→ What is needed
Wherever the word "frames" turns up in a line of the entries, copy that line.

--- Records for this task ---

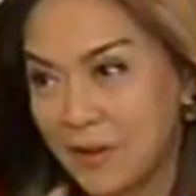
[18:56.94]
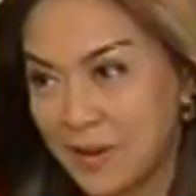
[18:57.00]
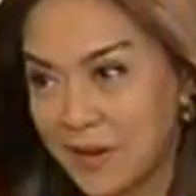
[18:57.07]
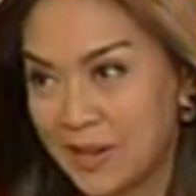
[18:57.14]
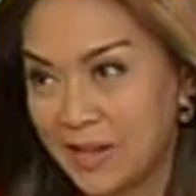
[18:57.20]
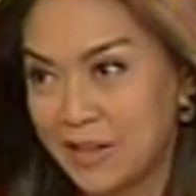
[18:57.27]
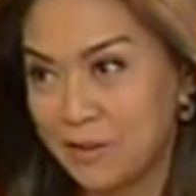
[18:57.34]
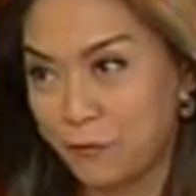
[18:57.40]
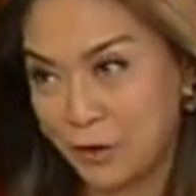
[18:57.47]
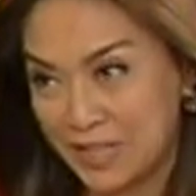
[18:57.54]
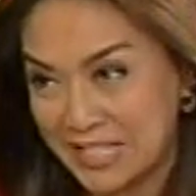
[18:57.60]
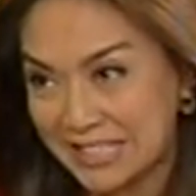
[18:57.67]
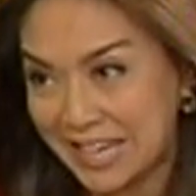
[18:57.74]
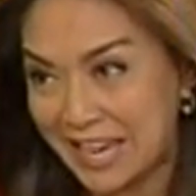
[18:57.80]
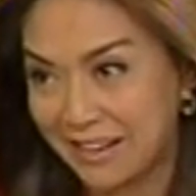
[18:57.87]
berries. For
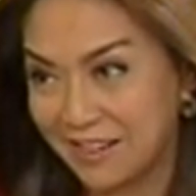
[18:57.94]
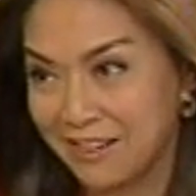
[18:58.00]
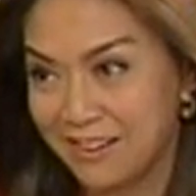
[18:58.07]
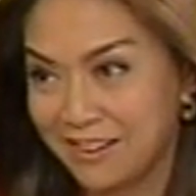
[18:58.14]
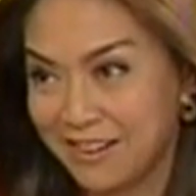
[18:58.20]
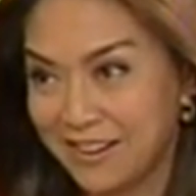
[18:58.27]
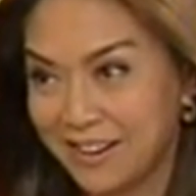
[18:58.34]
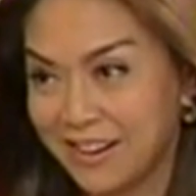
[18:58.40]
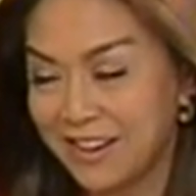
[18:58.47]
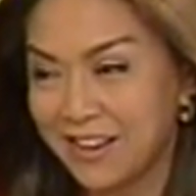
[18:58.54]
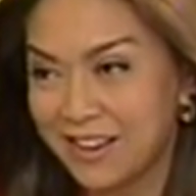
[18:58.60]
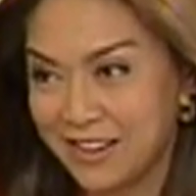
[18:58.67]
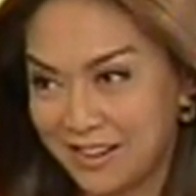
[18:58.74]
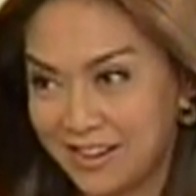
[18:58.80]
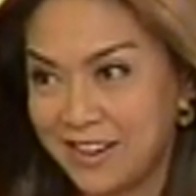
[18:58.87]
the skin?
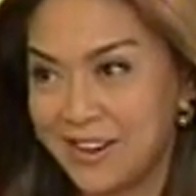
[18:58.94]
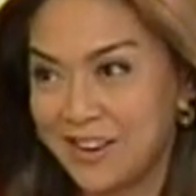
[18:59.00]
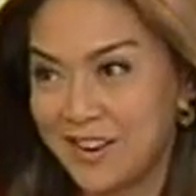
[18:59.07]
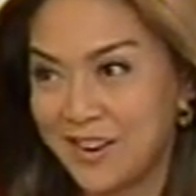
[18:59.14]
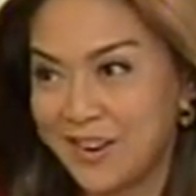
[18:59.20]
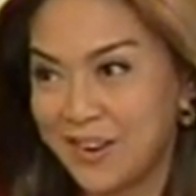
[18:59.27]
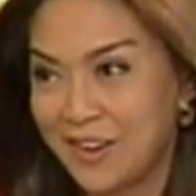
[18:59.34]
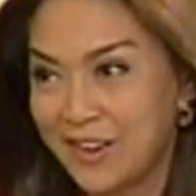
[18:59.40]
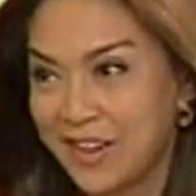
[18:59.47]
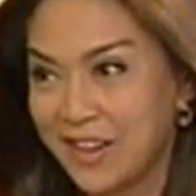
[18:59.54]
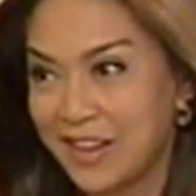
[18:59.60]
Absolutely. Green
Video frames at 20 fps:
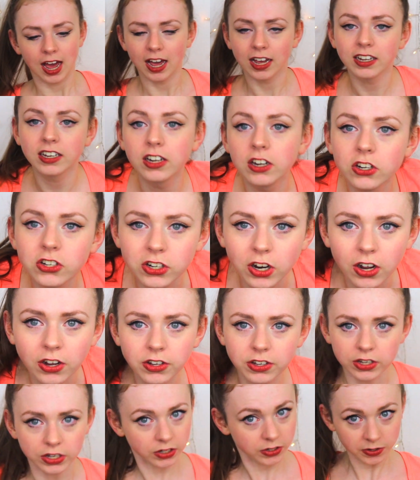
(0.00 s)
I'm going to show
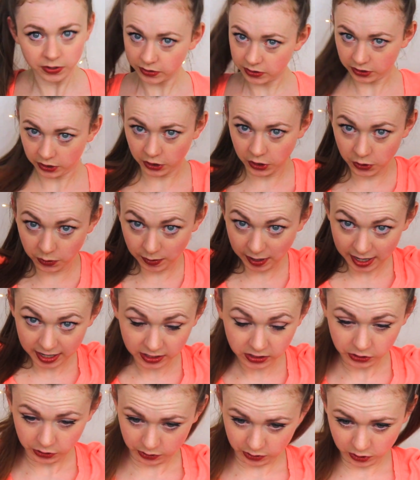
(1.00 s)
you 2
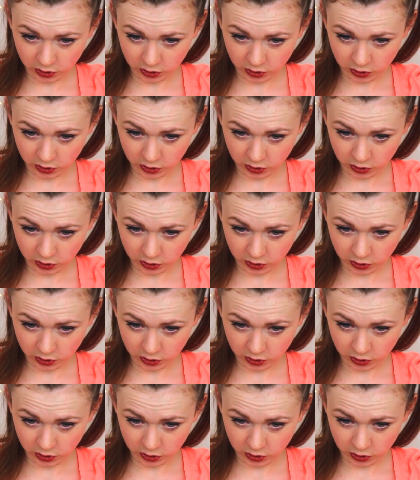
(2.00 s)
ways you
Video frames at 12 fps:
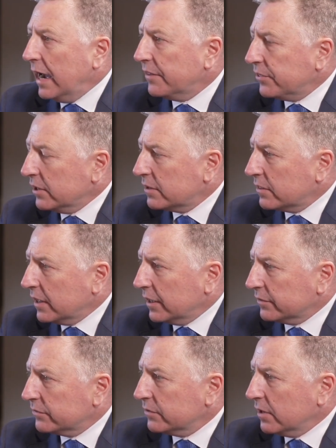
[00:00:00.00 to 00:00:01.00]
I think
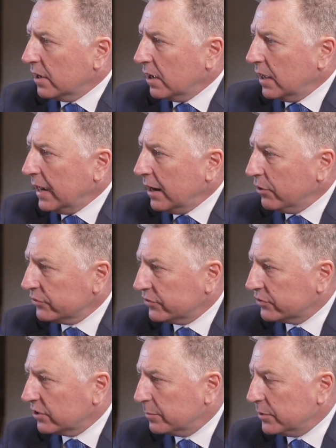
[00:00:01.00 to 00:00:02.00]
that Harris is
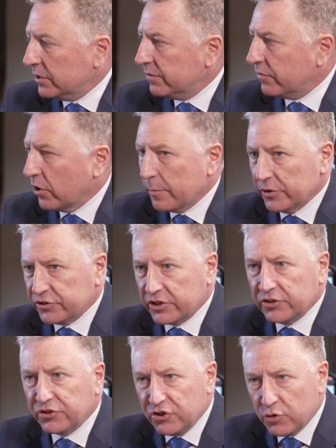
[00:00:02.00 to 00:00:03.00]
going to be very much a
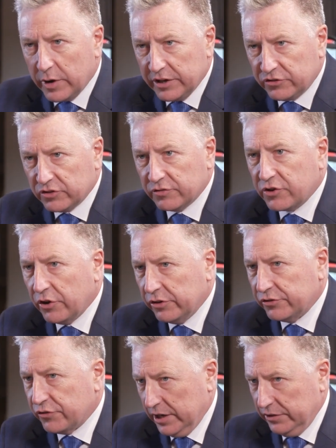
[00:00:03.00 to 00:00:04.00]
continuation of current
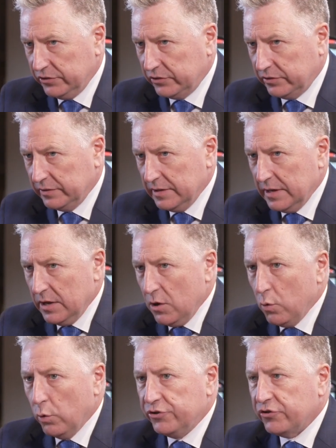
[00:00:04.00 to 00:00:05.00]
trends,
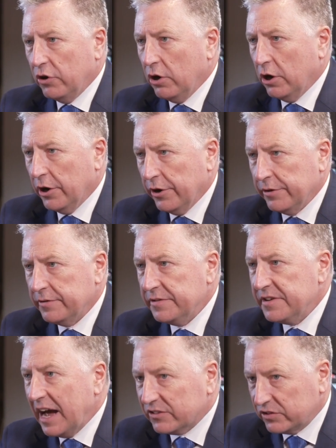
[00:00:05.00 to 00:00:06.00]
which are
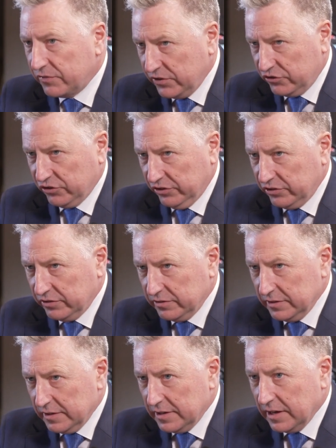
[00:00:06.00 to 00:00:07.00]
not sufficient.
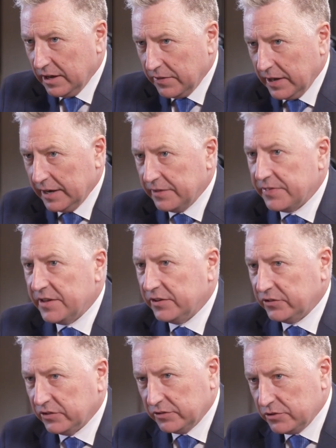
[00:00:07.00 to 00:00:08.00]
That
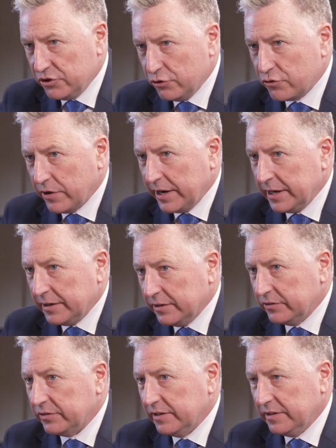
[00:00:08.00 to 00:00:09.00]
Ukraine
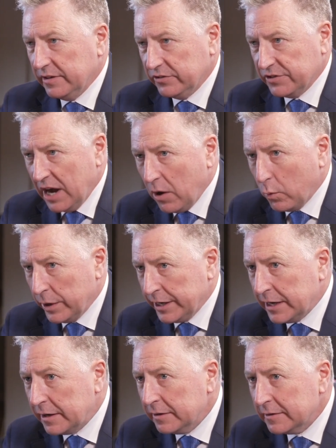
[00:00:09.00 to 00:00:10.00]
is not
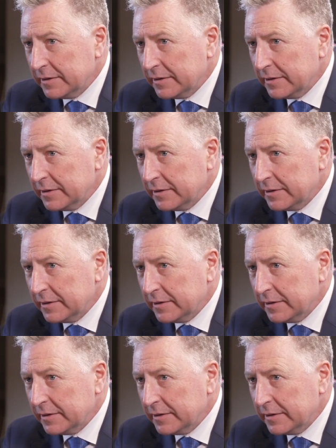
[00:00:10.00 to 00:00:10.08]
winning.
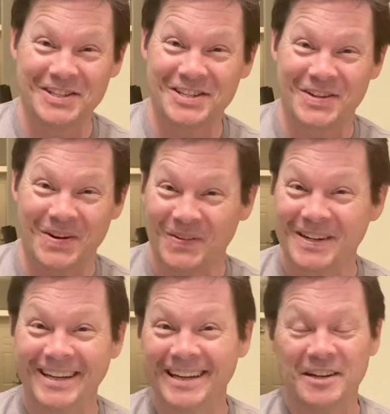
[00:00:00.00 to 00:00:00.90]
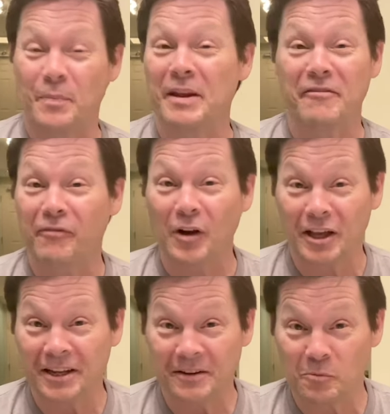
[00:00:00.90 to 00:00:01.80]
So been
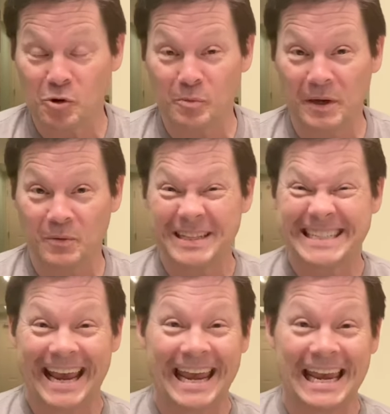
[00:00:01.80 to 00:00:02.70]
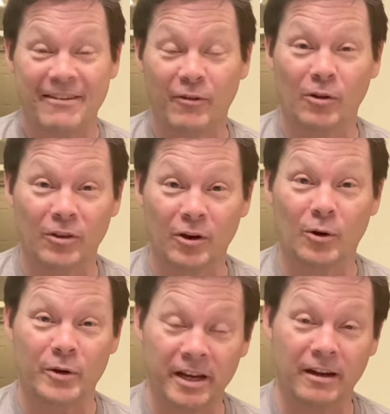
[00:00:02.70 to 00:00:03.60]
fun rooming with Dave,
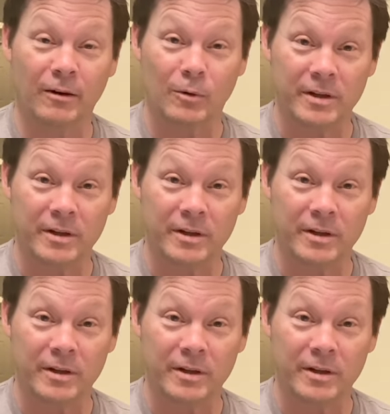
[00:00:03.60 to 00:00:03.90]
although, you know,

---

→ Exercise answer
Video frames at 20 fps:
Video frames at 12 fps:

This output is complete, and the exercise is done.